Some folks loved it, some loathed it, lots scratched their heads, unsure how to categorize it. Some started off nit-picking and blasting it, and eventually, a couple years later, begged for more books along the same vein. But had I done it? Yes. Yes, I had.
Val feels like that. Dragon Slayer feels like that. Like a boulder going downhill, a steam engine without a prayer of stopping. Childhood memories, old vendettas, failed plans; like heartbreak, and messy tears, and turning pages with a lump in the throat, heart beating wildly. It feels like a lot. Like a whole life pressed between two covers, and a lot of it hurts, but it's a hurt that is worth it.
Val is real in the way that Mercy was real. Realer, truly, because he's been with me longer, patiently waiting his turn. He is a character lovingly crafted not to appeal to anyone specifically, not to serve a purpose, but to exist. To be himself. To walk, and talk, and think, and invite you to know him, and dare you to love him. And even if we're going to 15th century Romania, and not some sultry summer field in the south, his story is a character epic, make no mistake, and he is a character haunted, and stricken, and bloody, and trying, and still hoping that he can have that happy ending that people luckier than him always seem to get.

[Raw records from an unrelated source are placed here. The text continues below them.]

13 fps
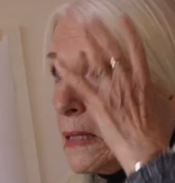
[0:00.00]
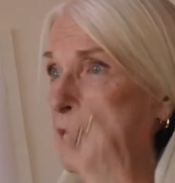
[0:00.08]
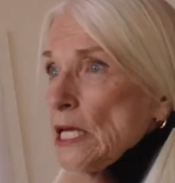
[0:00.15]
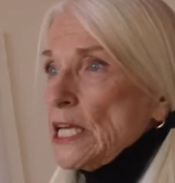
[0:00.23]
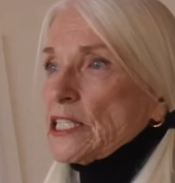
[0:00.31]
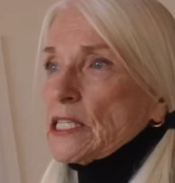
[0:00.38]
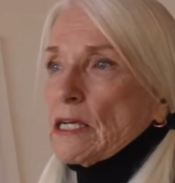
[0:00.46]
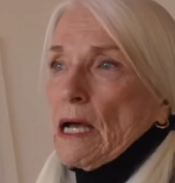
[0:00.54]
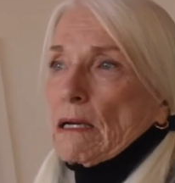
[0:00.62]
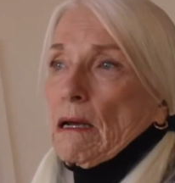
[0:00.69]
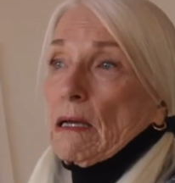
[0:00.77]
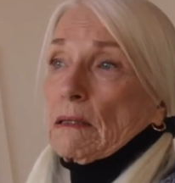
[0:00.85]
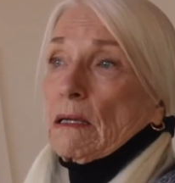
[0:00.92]
He's got
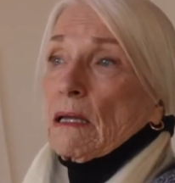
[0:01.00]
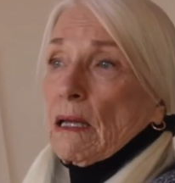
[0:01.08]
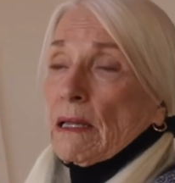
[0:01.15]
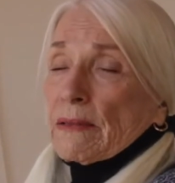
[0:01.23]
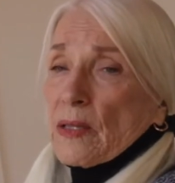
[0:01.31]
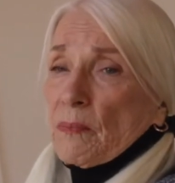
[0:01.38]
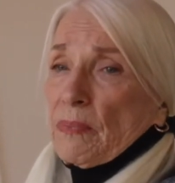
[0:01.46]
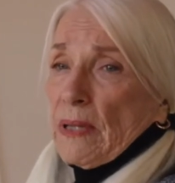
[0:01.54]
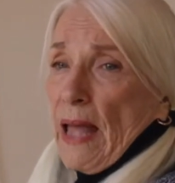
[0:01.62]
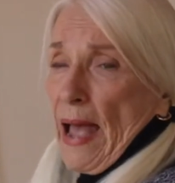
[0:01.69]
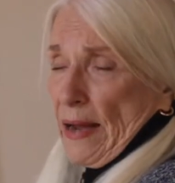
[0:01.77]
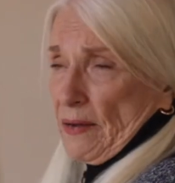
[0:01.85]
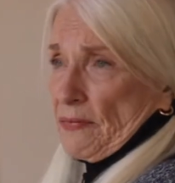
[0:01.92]
on the
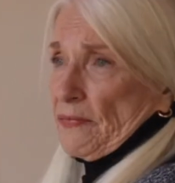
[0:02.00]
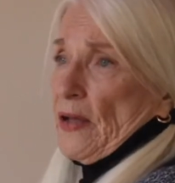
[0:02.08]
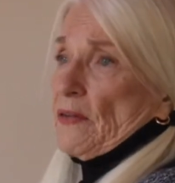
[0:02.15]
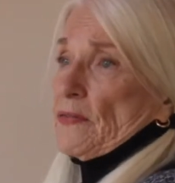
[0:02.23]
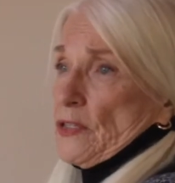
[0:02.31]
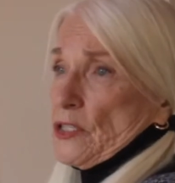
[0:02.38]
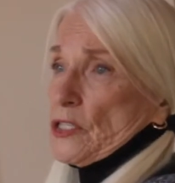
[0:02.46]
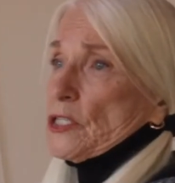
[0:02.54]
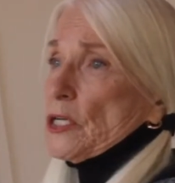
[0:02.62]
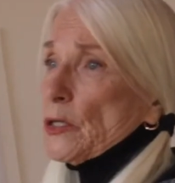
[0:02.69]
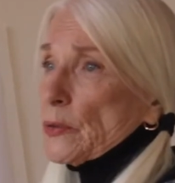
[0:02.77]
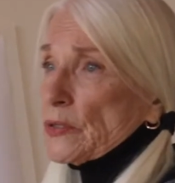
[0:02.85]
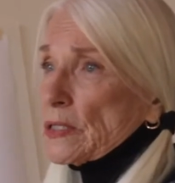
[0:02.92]
black velvet
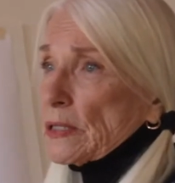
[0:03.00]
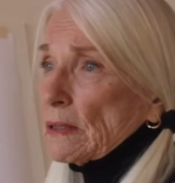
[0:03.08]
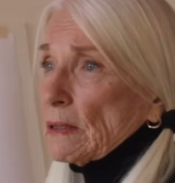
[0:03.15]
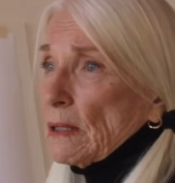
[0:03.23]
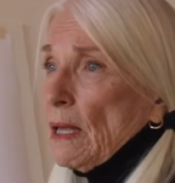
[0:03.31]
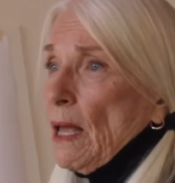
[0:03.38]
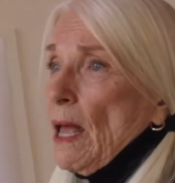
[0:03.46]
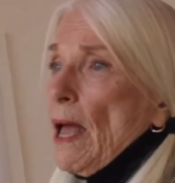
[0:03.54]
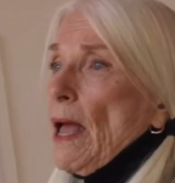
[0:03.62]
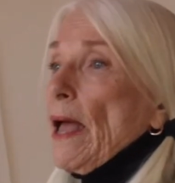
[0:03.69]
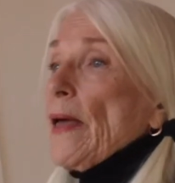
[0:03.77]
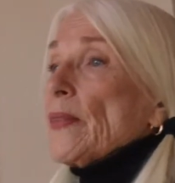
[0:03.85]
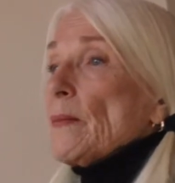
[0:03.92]
suit
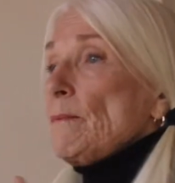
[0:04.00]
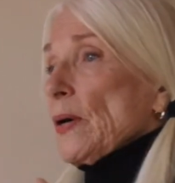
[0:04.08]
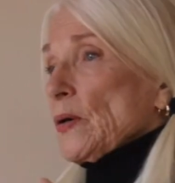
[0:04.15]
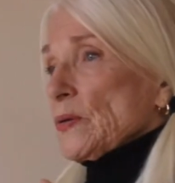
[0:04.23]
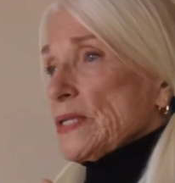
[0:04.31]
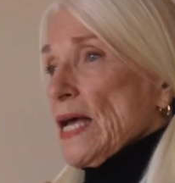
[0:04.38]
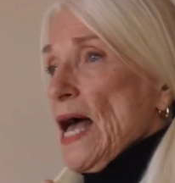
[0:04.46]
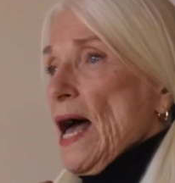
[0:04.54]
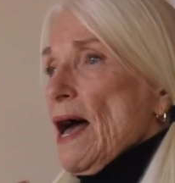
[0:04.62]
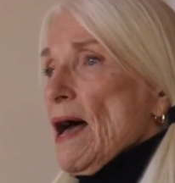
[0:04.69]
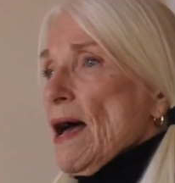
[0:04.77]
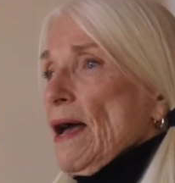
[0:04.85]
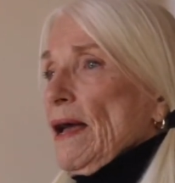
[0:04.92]
and the bow
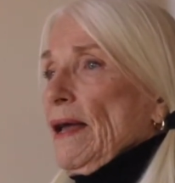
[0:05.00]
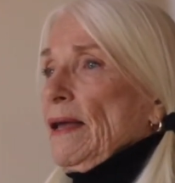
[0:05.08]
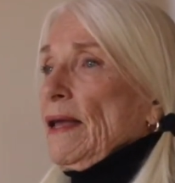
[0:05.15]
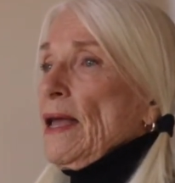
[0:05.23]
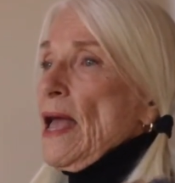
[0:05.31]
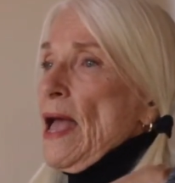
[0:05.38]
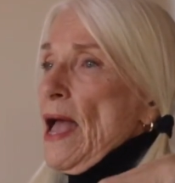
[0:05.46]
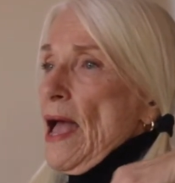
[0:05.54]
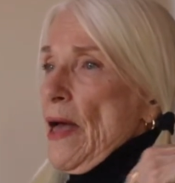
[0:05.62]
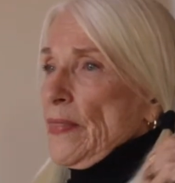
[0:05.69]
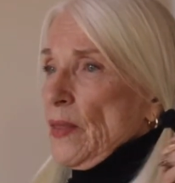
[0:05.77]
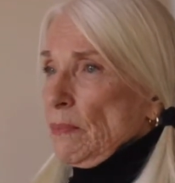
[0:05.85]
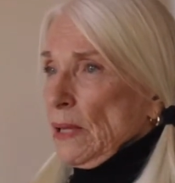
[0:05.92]
tie
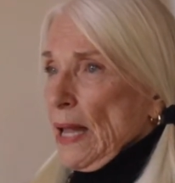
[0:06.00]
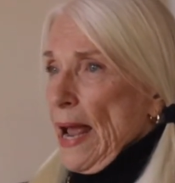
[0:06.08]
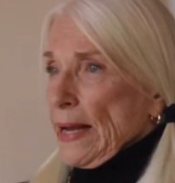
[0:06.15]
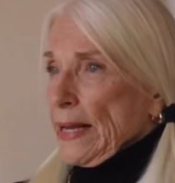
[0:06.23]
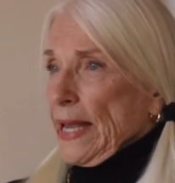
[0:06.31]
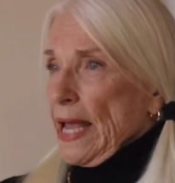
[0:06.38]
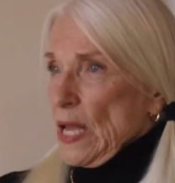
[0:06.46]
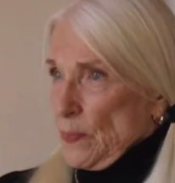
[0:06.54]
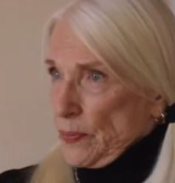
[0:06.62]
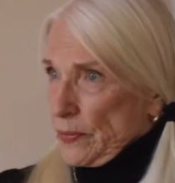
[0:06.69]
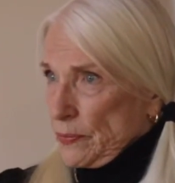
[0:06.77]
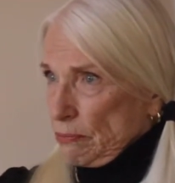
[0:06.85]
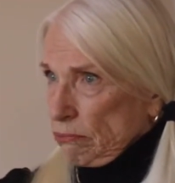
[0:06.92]
and the black cape
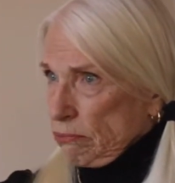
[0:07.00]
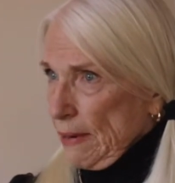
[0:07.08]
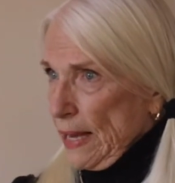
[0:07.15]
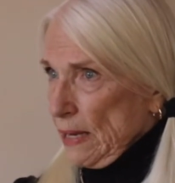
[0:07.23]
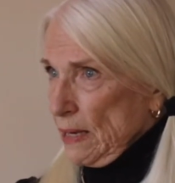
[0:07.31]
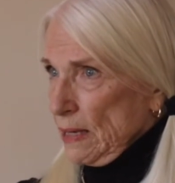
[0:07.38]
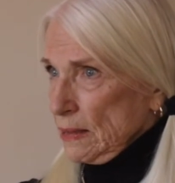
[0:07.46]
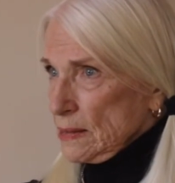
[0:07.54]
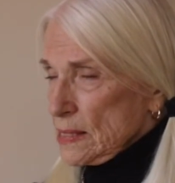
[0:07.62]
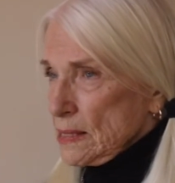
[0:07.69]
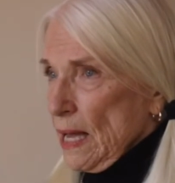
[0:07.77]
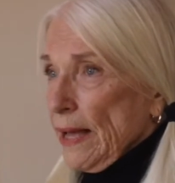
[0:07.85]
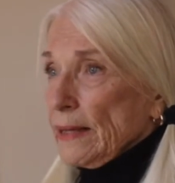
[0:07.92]
with the red
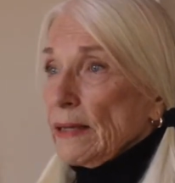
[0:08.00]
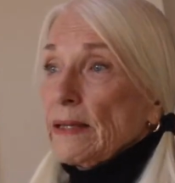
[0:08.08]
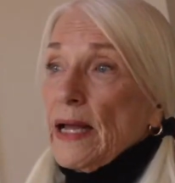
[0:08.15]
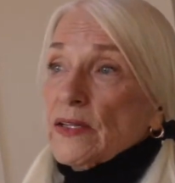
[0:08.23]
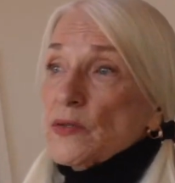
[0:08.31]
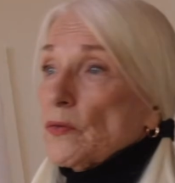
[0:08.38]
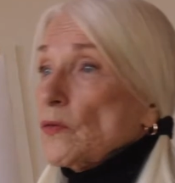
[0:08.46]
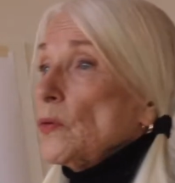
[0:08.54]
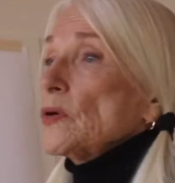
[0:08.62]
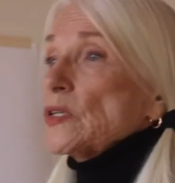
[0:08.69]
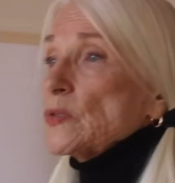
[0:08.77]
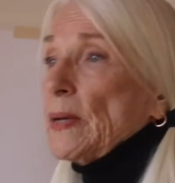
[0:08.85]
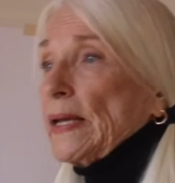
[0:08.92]
inside, and that's of
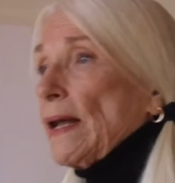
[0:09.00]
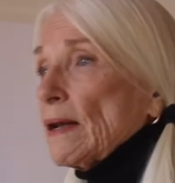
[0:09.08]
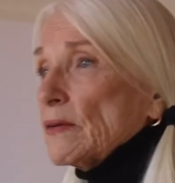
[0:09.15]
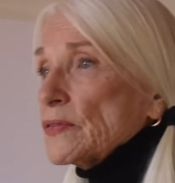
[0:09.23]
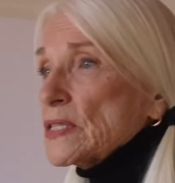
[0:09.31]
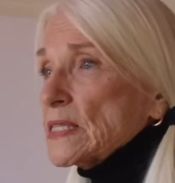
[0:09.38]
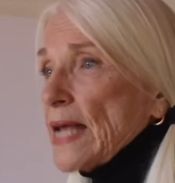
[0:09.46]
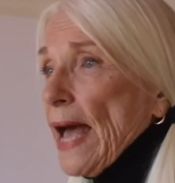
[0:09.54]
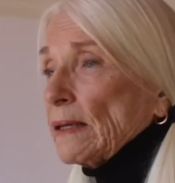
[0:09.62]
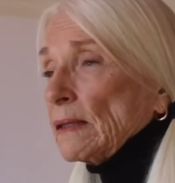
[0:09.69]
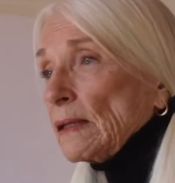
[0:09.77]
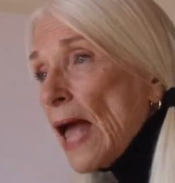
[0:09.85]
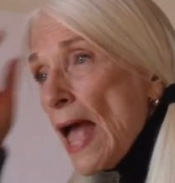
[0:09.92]
course made out of
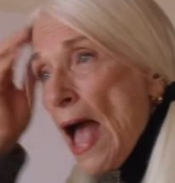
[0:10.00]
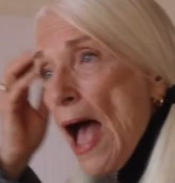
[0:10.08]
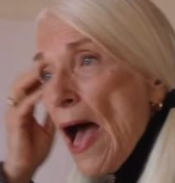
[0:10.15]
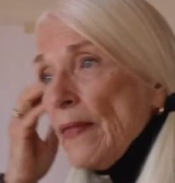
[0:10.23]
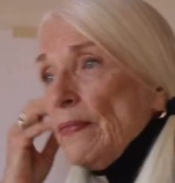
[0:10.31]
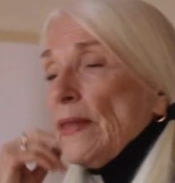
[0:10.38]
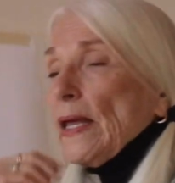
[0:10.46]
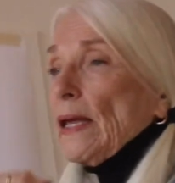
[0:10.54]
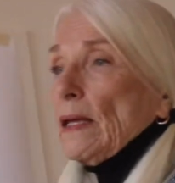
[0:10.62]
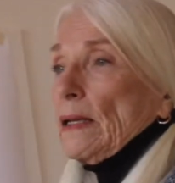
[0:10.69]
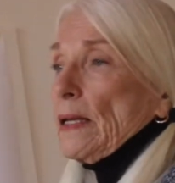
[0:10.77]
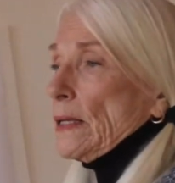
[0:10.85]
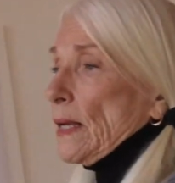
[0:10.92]
satin. And
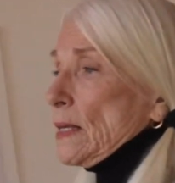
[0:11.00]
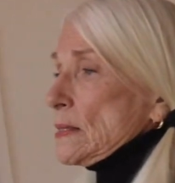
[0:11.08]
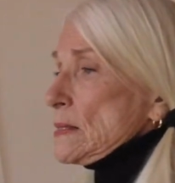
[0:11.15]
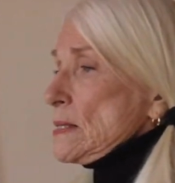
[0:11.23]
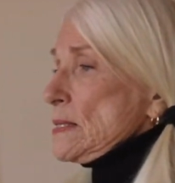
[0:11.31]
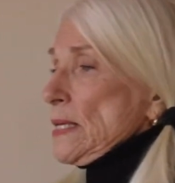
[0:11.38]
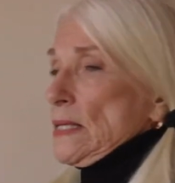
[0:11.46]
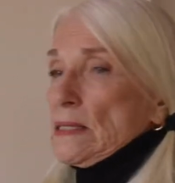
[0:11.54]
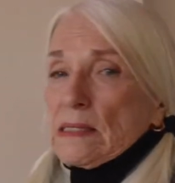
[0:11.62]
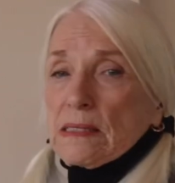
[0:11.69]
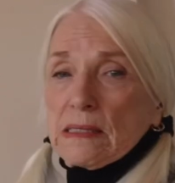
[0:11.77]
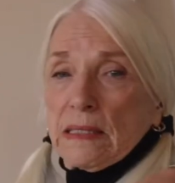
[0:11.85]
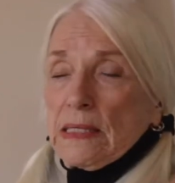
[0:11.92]
then he does
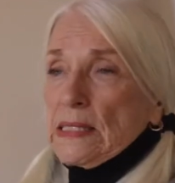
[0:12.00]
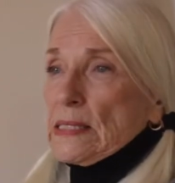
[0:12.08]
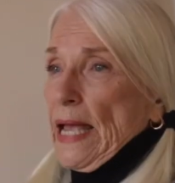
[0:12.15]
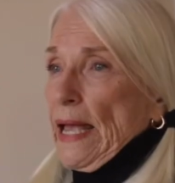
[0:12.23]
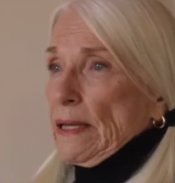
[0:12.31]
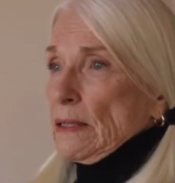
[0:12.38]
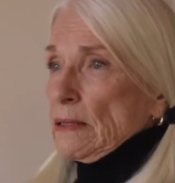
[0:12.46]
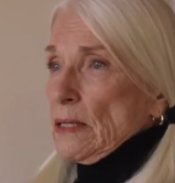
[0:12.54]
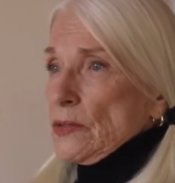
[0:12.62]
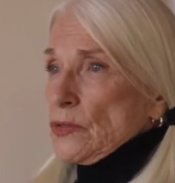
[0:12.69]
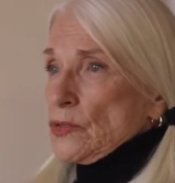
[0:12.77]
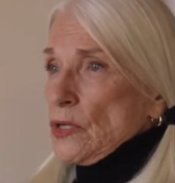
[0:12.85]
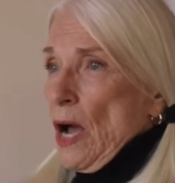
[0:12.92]
this, and he's handed
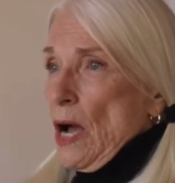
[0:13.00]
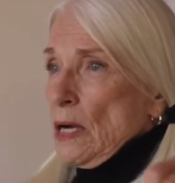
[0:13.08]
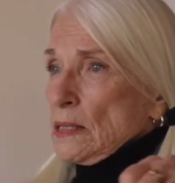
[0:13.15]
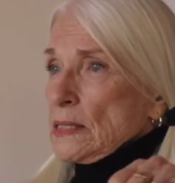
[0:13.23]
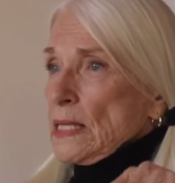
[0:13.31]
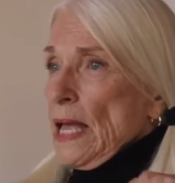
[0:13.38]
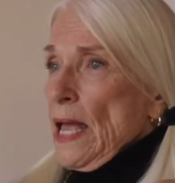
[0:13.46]
those dogs,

Am I being dramatic? Yes. That's a southern writer's job. We might sit here in yoga pants, drinking too much caffeine, old sitcom reruns playing in the background while the dog stretches up to lick something off the edge of the counter. But it's our job to throw a veil over that and paint you a different picture; just as raw and real as our own truths, but better, more worthy of being read on paper.
Wherever my fictional wanderings take me, you can't take the south out of me. The places we go will always be painstakingly rendered, their people fully-formed from scratch. Weekly and monthly progress updates aren't exciting, I know, but the wait is worth it. The work is worth it.
You've already met Val, but I can't wait for you to see him. There's a dozen things I want to accomplish creatively this year, but it starts here, with this book, getting back to all the little things that I love about being a storyteller. A southern storyteller at that. 😊
From Dragon Slayer
Copyright © 2019 by Lauren Gilley
“He’s been wanting to broker a peace treaty with
the Romans, you know.”
“I’ve been in your presence when he’s urged it,”
Val said. He didn’t say that Halil Pasha had come to him on more than one
occasion now, begging Val to help him sway the sultan. “He’s not a young man
anymore. And war is expensive, and stressful, and gets people killed.”
“War is progress,” Mehmet countered. “You have to
conquer people before you can shape them into what you want.”
Val held his gaze, and his hands tightened into
fists in his lap. He thought of the taste of salt tears, and the roughness of
tree bark under small fingers. Thought of a young sultan’s face tipped back,
bathed in early light, eyes shining like a panther’s.
“Yes,” he said mildly, and his face felt stiff.
“I suppose conquering really is the only way.”
Whatever Val’s expression was doing, Mehmet
turned away from it with a smile, humming softly under his breath, pleased.
The problem with his plan, Val thought, but
didn’t say, was that sometimes people didn’t stay conquered.